*** Block opens ***

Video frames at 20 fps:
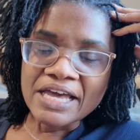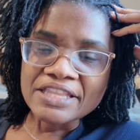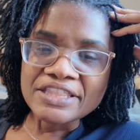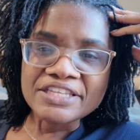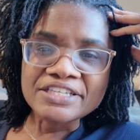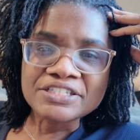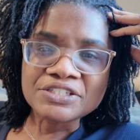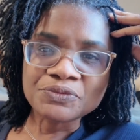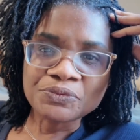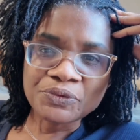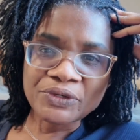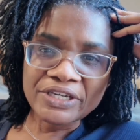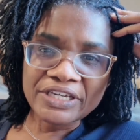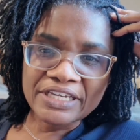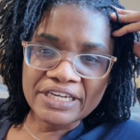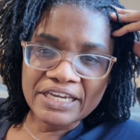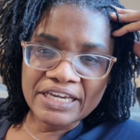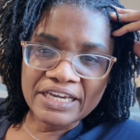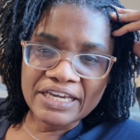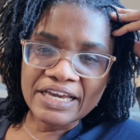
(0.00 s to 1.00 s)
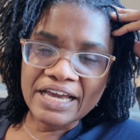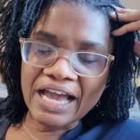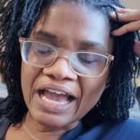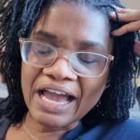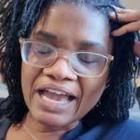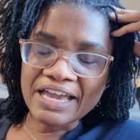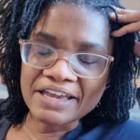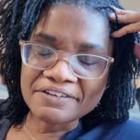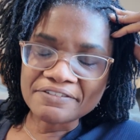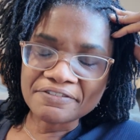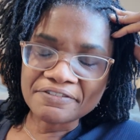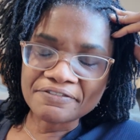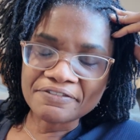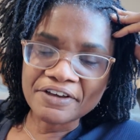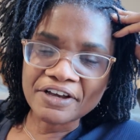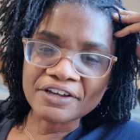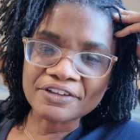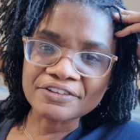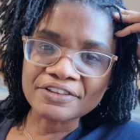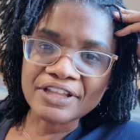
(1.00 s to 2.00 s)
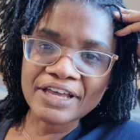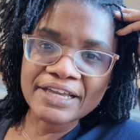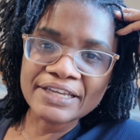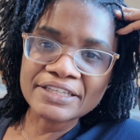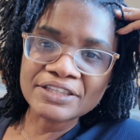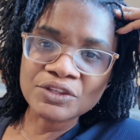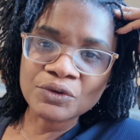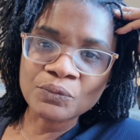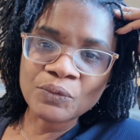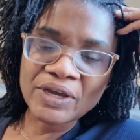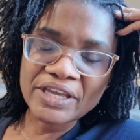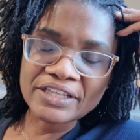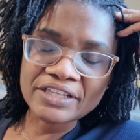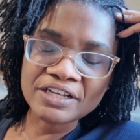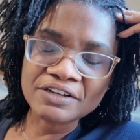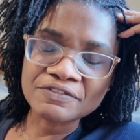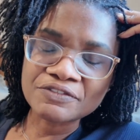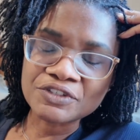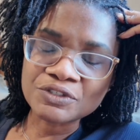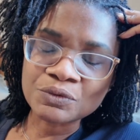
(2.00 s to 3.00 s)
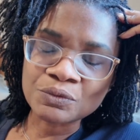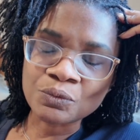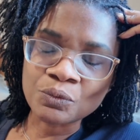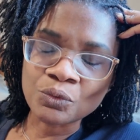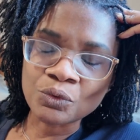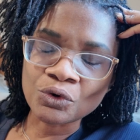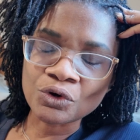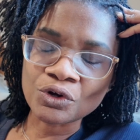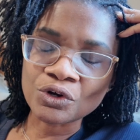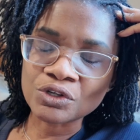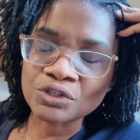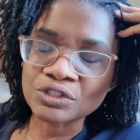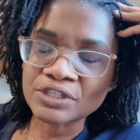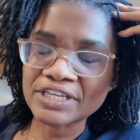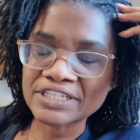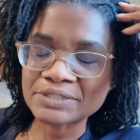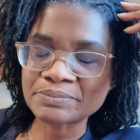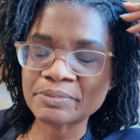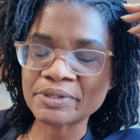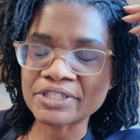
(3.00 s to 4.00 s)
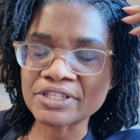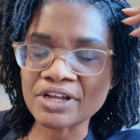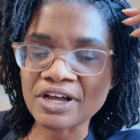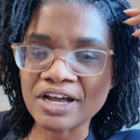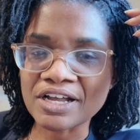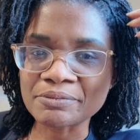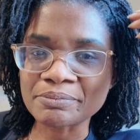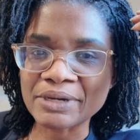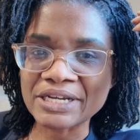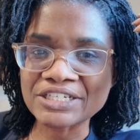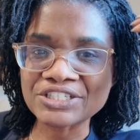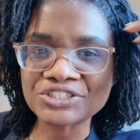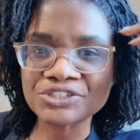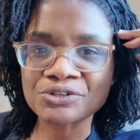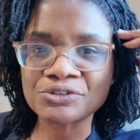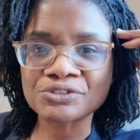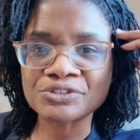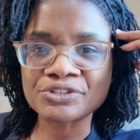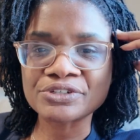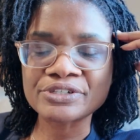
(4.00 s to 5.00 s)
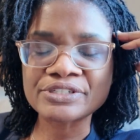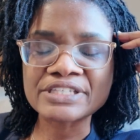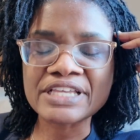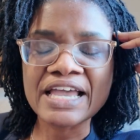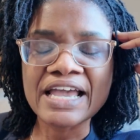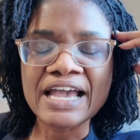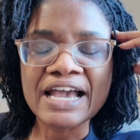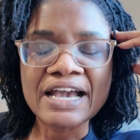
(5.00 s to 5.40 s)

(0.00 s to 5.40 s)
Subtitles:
This week, I have felt like the weight of the world has been on my shoulders.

*** Block closes ***

> _Problem to work on_: Pictures stay out; retype only the lines from the line containing "(3.00 s to 4.00 s)" through the end of the listing, inclusive, exactly as they appear.

> _Your response_:
(3.00 s to 4.00 s)
(4.00 s to 5.00 s)
(5.00 s to 5.40 s)

(0.00 s to 5.40 s)
Subtitles:
This week, I have felt like the weight of the world has been on my shoulders.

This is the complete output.